2) I don't understand what the linux scheduler has to do with python assigning computations to processes. My situation can be ilustrated by the example below:
from multiprocessing import Pool
from os import getpid
from collections import Counter
def light_func(ind):
return getpid()
def heavy_func(ind):
for foo in xrange(1000000):
ind += foo
return getpid()
if __name__ == "__main__":
list_ = range(100)
pool = Pool(4)
l_func = pool.map(light_func, list_)
h_func = pool.map(heavy_func, list_)
print "light func:", Counter(l_func)
print "heavy func:", Counter(h_func)
On my i5 machine (4 threads) I get the following results:
light func: Counter({2967: 100})
heavy func: Counter({2969: 28, 2967: 28, 2968: 23, 2970: 21})
It seems that the situation is as I've described it. However I still don't understand why python does it this way. My guess would be that it tries to minimise communication expenses, but still the mechanism which it uses for load balancing is unknown. The documentation isn't very helpful either, the multiprocessing module is very poorly documented.
3) If I run the above code I get 4 more processes as described before. The screen comes from htop: http://i.stack.imgur.com/PldmM.png
The Pool object creates the subprocesses during the call to __init__ hence you must define Container before. By the way, I wouldn't include all the code in a single file but use a module to implement the Container and other utilities and write a small file that launches the main program.
The Pool does exactly what is described in the documentation. In particular it has no control over the scheduling of the processes hence what you see is what Linux's scheduler thinks it is right. For small computations they take so little time that the scheduler doesn't bother parallelizing them(this probably have better performances due to core affinity etc.)

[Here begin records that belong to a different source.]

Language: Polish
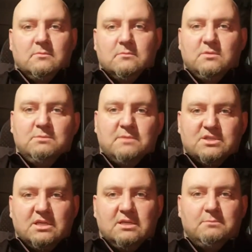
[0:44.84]
Moim
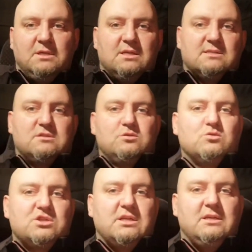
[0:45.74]
marzeniem jest
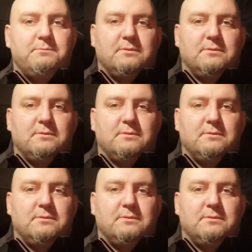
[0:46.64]
duży RIP,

Could you show this with an example and what you see in the task manager? I think they may be the processes that handle the queue inside the Pool, but I'm not sure. On my machine I can see only the main process plus the two subprocesses.
Update on point 2:
The Pool object simply puts the tasks into a queue, and the child processes get the arguments from this queue. If a process takes almost no time to execute an object, than Linux scheduler let the process execute more time(hence consuming more items from the queue). If the execution takes much time then this scheduler will change processes and thus the other child processes are also executed.

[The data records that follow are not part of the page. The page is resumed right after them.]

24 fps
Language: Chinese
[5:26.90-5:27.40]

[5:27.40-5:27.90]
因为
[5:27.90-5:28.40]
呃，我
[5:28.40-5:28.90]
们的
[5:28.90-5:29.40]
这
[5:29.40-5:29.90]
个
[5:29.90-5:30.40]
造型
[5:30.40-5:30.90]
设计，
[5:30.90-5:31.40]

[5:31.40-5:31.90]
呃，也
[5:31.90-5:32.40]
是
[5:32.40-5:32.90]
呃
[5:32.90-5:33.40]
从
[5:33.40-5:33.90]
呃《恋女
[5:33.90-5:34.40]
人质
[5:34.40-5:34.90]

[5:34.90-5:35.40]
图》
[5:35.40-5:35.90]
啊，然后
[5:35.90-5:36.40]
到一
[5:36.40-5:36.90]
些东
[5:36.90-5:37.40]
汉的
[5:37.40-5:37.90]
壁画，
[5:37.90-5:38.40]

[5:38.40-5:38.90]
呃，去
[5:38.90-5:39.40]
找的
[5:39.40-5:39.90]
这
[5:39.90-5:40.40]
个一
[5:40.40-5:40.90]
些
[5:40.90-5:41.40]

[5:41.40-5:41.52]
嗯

In your case a single process is consuming all items because the computation take so little time that before the other child processes are ready it has already finished all items.

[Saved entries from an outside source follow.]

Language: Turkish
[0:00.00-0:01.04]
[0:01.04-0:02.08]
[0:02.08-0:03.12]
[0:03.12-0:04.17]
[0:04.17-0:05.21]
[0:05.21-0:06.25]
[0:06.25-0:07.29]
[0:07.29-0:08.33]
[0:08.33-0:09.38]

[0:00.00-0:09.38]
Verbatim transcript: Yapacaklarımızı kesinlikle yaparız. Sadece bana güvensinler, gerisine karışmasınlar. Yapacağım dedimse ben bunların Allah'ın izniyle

As I said, Pool doesn't do anything about balancing the work of the subprocesses. It's simply a queue and a bunch of workers, the pool puts items in the queue and the processes get the items and compute the results. AFAIK the only thing that it does to control the queue is putting a certain number of tasks in a single item in the queue(see the documentation) but there is no guarantee about which process will grab which task. Everything else is left to the OS.
On my machine the results are less extreme. Two processes get about twice the number of calls than the other two for the light computation, while for the heavy one all have more or less the same number of items processed. Probably on different OSes and/or hardware we would obtain even different results.